Weka Pass is a locality in the northern Canterbury region of New Zealand's South Island between the towns of Waipara and Waikari.

The Waipara River cut the Weka Pass by wearing down the soft limestone and mudstone in the area. Erosion has created a number of distinctive limestone formations in the pass, which are known by descriptive names such as Frog Rock and The Seal. The Pass is home to various species of bird, including the kiwi, New Zealand's national bird and the surrounding area is known for its wine.

Māori rock art can be found under a limestone overhang, and it is now the prime attraction of the Weka Pass Historic Park. Māori first explored the area approximately a millennium ago and used the limestone overhang for shelter. Early European explorers utilized the overhang for the same purpose. The art cave can be visited via a 2.25 km hike, but the ancient art was painted over in 1930, with the intention of preserving the markings for future generations. Images and reproductions of the original, untouched cave paintings can be seen at the Canterbury Museum in Christchurch.
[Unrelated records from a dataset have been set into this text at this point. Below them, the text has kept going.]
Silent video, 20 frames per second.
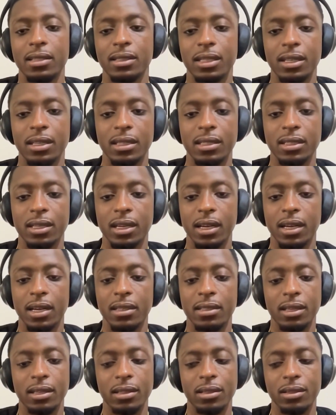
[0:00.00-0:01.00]
teenage
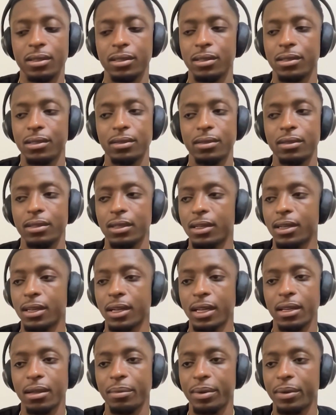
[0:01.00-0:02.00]
guys, like you're gonna
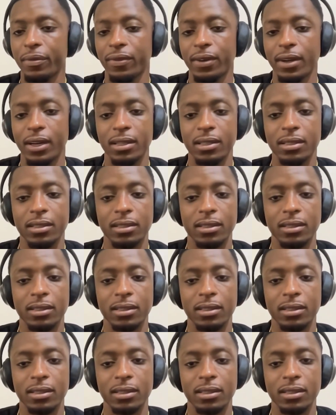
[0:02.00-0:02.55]
end up in fights.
State Highway 7 runs through the Weka Pass, and so does a railway line. This railway was established in 1882 and although originally intended to be part of the Main North Line from Christchurch to Nelson and Blenheim, the main line ultimately took a coastal route northwards from Waipara and the line through the Weka Pass became part of the Waiau Branch. This branch line operated until 15 January 1978, and the section through the Weka Pass has been saved by a preservation group, the Weka Pass Railway. It is now a restored railway which primarily serves tourists.